ScoreFormula (summary)Unit
SpeedΣ(active_cli_seconds) / 3600, discounted when Quality Retention < 85%Hours/week
Skill100 × (0.45·SSE + 0.20·PES + 0.15·IE + 0.10·CRR + 0.10·FC)0–100
EfficiencyΣ(tokens) / Σ(active_cli_hours) — lower is betterTokens/hour

See PRISM Scores for the full definitions and tier tables.

Insight runs alongside the layers, not above them. It’s a multi-agent pipeline that turns raw prompts into the per-prompt score that feeds Layer 1:

  1. Language detection + intent classification — classifies each prompt into one of seven intents (new_code, fix, refactor, question, meta, continuation, system_callback), with confidence.
  2. Rubric routing — intents that describe actionable work are routed to an intent-specific rubric agent (authoring, debugging, planning). Intents like question, meta, continuation, and system_callback short-circuit and don’t get rubric-scored.
  3. Rubric scoring — the rubric agent scores the four PES dimensions on a 0–10 scale.
  4. Aggregation + confidence — the four dimensions combine into the PES score; a confidence value is stored alongside for audit.

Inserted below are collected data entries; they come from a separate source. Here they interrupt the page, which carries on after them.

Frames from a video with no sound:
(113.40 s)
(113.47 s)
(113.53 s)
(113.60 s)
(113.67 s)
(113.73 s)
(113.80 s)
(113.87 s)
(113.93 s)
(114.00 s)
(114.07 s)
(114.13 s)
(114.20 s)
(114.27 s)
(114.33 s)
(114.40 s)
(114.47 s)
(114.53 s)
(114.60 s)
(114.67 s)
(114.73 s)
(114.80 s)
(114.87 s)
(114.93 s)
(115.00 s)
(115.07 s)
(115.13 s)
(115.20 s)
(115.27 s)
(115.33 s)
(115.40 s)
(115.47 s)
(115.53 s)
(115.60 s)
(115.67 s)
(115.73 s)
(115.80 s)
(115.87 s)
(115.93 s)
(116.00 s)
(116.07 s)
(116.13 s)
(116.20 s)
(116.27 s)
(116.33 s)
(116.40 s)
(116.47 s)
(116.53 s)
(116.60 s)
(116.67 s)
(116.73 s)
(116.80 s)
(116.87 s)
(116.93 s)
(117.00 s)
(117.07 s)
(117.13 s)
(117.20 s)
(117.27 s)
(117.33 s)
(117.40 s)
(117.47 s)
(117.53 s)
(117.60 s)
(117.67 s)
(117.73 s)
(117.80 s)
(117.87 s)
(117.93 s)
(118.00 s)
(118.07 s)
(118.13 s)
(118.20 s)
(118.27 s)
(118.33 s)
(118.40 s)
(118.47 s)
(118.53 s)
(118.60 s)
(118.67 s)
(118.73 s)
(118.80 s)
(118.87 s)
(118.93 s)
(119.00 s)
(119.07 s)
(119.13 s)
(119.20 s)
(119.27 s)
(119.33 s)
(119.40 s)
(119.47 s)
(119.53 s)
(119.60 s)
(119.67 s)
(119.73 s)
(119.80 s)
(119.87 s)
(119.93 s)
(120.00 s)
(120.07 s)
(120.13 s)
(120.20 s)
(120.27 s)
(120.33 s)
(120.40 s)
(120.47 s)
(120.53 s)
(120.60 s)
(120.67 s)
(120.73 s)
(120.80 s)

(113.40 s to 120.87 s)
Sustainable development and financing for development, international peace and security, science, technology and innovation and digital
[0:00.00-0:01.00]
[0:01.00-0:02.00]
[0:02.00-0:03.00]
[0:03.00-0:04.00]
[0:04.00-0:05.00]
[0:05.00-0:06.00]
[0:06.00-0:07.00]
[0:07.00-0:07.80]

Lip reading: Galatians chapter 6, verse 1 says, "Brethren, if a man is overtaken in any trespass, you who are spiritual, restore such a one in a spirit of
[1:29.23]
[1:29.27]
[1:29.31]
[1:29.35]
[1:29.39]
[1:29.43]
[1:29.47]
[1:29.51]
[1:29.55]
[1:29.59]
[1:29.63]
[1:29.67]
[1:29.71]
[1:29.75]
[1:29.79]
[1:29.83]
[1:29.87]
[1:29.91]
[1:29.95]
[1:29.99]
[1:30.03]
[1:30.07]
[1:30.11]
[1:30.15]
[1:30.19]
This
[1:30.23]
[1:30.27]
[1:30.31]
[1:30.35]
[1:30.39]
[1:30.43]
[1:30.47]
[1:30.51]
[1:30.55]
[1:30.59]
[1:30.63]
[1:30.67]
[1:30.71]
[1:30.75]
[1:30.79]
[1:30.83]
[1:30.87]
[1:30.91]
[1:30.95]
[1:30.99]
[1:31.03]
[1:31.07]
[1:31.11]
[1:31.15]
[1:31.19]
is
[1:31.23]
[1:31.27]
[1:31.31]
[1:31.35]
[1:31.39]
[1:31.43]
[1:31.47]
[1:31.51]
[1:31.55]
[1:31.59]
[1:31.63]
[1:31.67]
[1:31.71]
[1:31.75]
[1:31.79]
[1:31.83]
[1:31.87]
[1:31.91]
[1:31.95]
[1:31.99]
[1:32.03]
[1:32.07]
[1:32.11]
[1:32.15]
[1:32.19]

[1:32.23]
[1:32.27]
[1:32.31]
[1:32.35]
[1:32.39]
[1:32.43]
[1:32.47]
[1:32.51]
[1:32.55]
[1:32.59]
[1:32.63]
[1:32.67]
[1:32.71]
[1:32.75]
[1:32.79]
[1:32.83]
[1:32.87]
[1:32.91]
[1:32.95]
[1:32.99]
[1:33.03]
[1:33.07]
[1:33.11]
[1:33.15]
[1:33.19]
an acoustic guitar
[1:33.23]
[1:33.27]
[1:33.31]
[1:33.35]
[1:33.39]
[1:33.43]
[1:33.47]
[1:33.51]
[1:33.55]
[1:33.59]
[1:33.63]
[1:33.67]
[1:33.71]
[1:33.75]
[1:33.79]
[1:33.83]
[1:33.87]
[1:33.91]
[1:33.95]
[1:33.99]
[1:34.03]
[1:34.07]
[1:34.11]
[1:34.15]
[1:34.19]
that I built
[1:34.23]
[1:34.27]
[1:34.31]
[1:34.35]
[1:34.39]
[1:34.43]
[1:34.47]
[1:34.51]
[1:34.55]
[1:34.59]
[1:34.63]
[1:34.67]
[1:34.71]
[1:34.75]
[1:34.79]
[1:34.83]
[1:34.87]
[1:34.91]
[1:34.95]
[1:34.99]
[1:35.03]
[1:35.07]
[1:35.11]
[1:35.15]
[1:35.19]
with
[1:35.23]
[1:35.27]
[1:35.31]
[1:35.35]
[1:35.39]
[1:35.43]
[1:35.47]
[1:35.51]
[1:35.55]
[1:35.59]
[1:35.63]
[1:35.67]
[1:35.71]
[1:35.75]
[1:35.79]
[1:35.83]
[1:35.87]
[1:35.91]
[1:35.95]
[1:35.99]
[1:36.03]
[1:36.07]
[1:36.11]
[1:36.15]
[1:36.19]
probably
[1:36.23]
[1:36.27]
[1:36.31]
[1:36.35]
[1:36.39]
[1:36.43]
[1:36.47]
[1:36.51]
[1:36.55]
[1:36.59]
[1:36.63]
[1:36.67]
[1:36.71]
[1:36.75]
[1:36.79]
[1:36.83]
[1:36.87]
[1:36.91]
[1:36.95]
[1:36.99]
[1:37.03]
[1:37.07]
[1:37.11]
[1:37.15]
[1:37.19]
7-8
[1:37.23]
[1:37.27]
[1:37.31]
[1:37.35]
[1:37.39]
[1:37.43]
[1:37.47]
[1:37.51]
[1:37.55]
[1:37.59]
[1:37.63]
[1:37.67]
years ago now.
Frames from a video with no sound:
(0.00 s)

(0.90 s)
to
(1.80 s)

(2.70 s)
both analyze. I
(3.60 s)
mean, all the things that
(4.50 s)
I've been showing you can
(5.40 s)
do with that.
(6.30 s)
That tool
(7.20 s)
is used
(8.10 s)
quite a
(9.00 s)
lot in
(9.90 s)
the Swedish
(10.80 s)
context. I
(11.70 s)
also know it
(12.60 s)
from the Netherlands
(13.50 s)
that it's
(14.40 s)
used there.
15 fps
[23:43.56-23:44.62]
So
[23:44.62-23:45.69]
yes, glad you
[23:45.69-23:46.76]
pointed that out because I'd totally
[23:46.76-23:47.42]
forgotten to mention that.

Everything Insight produces is auditable end-to-end: each agent’s output is logged so a human can see why a prompt scored the way it did.

sequenceDiagram
    participant Dev as You
    participant Plugin as Prism Plugin
    participant Ingest as Ingest Service
    participant Engine as Prism Engine
    participant Dash as Dashboard

    Dev->>Plugin: Write a prompt
    Plugin-->>Dev: Single-line nudge (if needed)
    Plugin->>Ingest: Send OTLP + prompt text
    Ingest->>Engine: NATS publish
    Engine->>Engine: Parquet write → Insight → SSE → Skill
    Dev->>Dash: Open /prism
    Dash-->>Dev: Speed / Skill / Efficiency

Everything the dashboard shows is recomputable from S3 Parquet + Postgres — no scores live only in memory.

All communication uses your gck_* API key:

  • The plugin includes your key on every request to Ingest
  • Ingest validates the key and associates data with your organization
  • Dashboard access uses Supabase login (email/password or OAuth)

Your key is stored locally in ~/.prism/config.json with restricted file permissions.

There are two kinds of gck_* keys in the system, and they do different jobs:

KeyWho holds itWhat it’s used for
Plugin keyYou, locally in ~/.prism/config.jsonAuthenticates your Claude Code traffic when it’s redirected through the Optra gateway — the one you set with /prism:setup
Platform keyThe Prism Engine, as OPTRA_GATEWAY_KEY in its environmentAuthenticates server-side LLM calls for rubric scoring, session summaries, and the dashboard advisor

The two are not interchangeable. The plugin key is scoped to your developer identity and gateway governance; the platform key is a service credential the engine uses to call the Optra gateway on your behalf. Mixing them up is the usual cause of “gateway 401” errors during engine boot.